*WHAT IS REQUIRED*. With the images left out, print every entry that follows exactly.
===
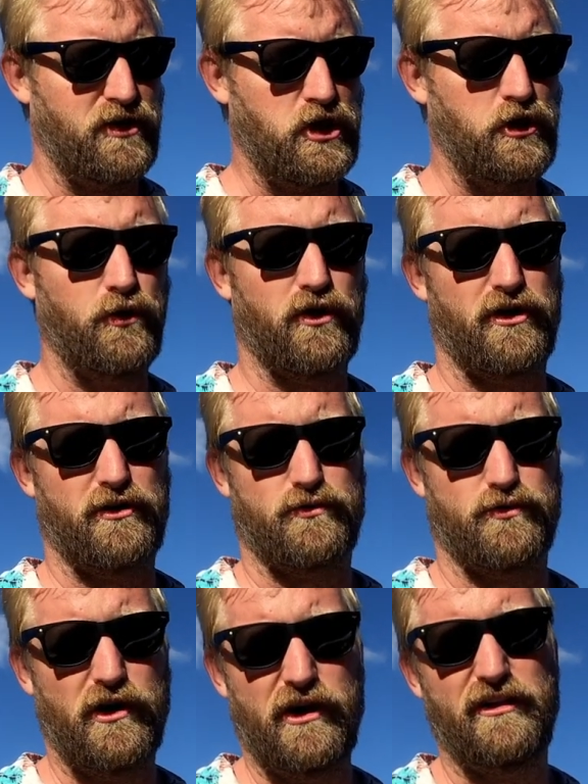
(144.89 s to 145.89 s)
you are
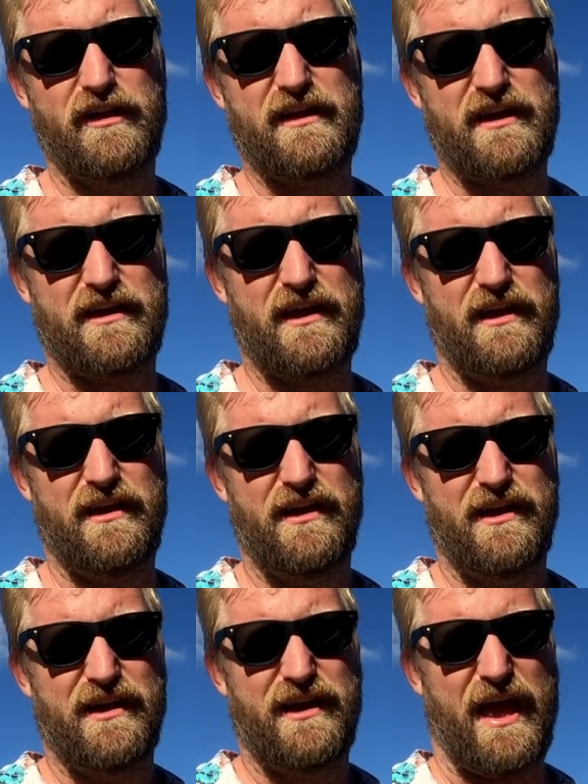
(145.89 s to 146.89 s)
really kicking
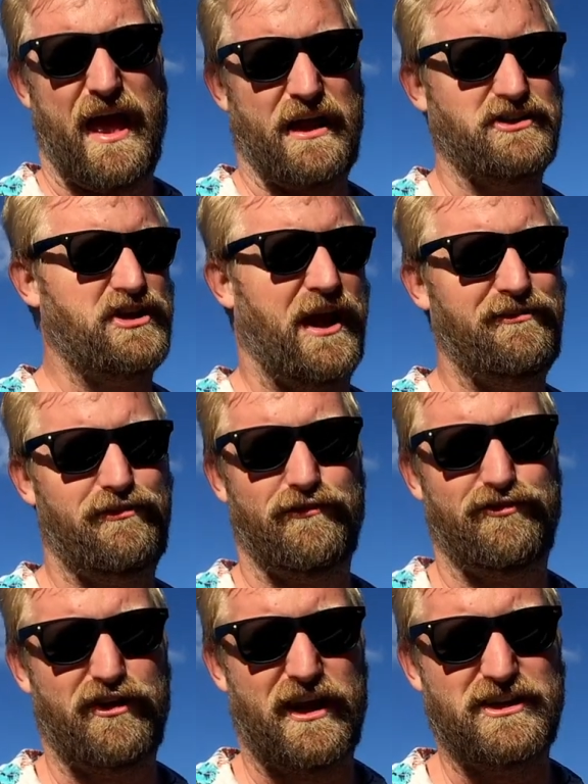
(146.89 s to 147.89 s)
and
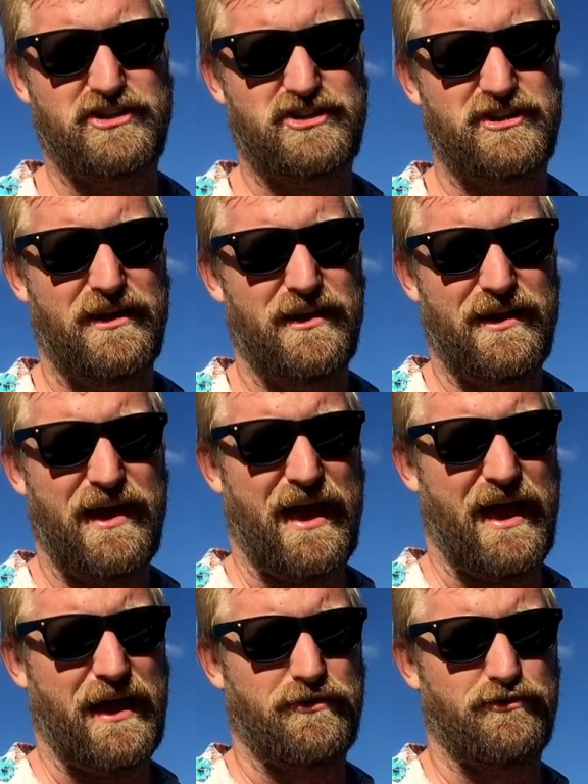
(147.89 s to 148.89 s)
chasing fish
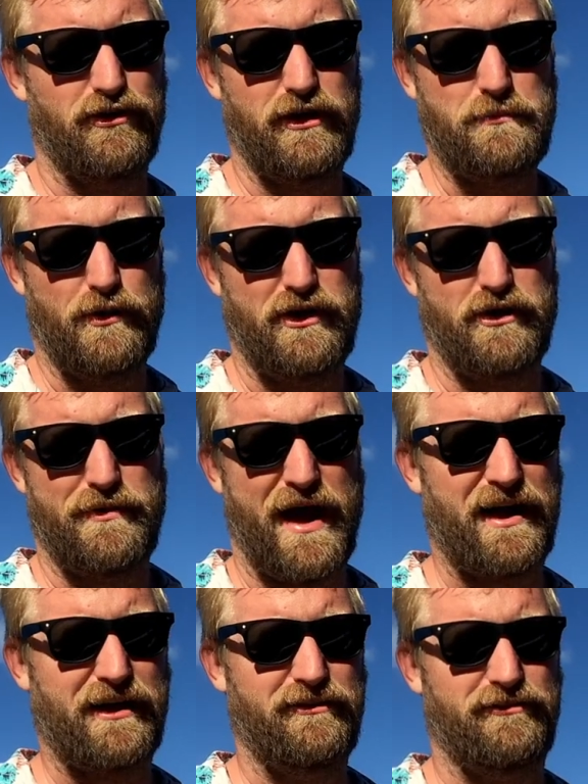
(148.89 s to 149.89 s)
and really putting your
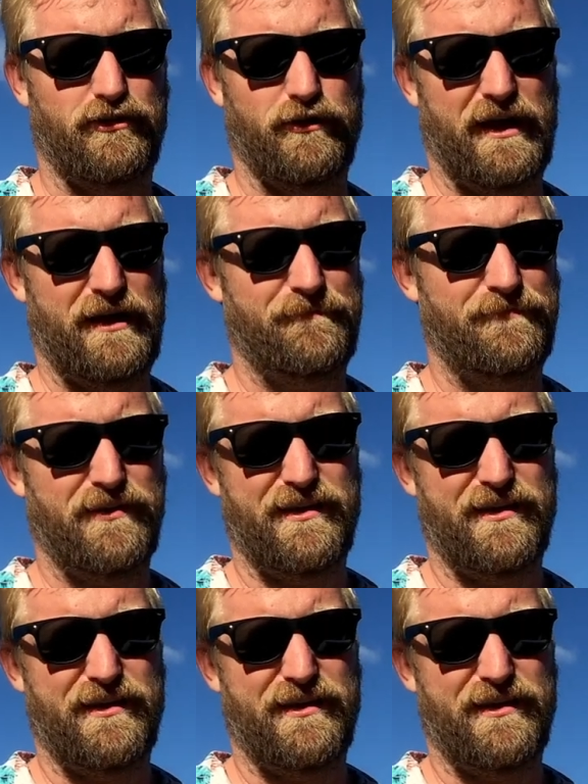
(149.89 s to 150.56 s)
back into it,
===
*SOLUTION TO THIS PROBLEM*.
(144.89 s to 145.89 s)
you are
(145.89 s to 146.89 s)
really kicking
(146.89 s to 147.89 s)
and
(147.89 s to 148.89 s)
chasing fish
(148.89 s to 149.89 s)
and really putting your
(149.89 s to 150.56 s)
back into it,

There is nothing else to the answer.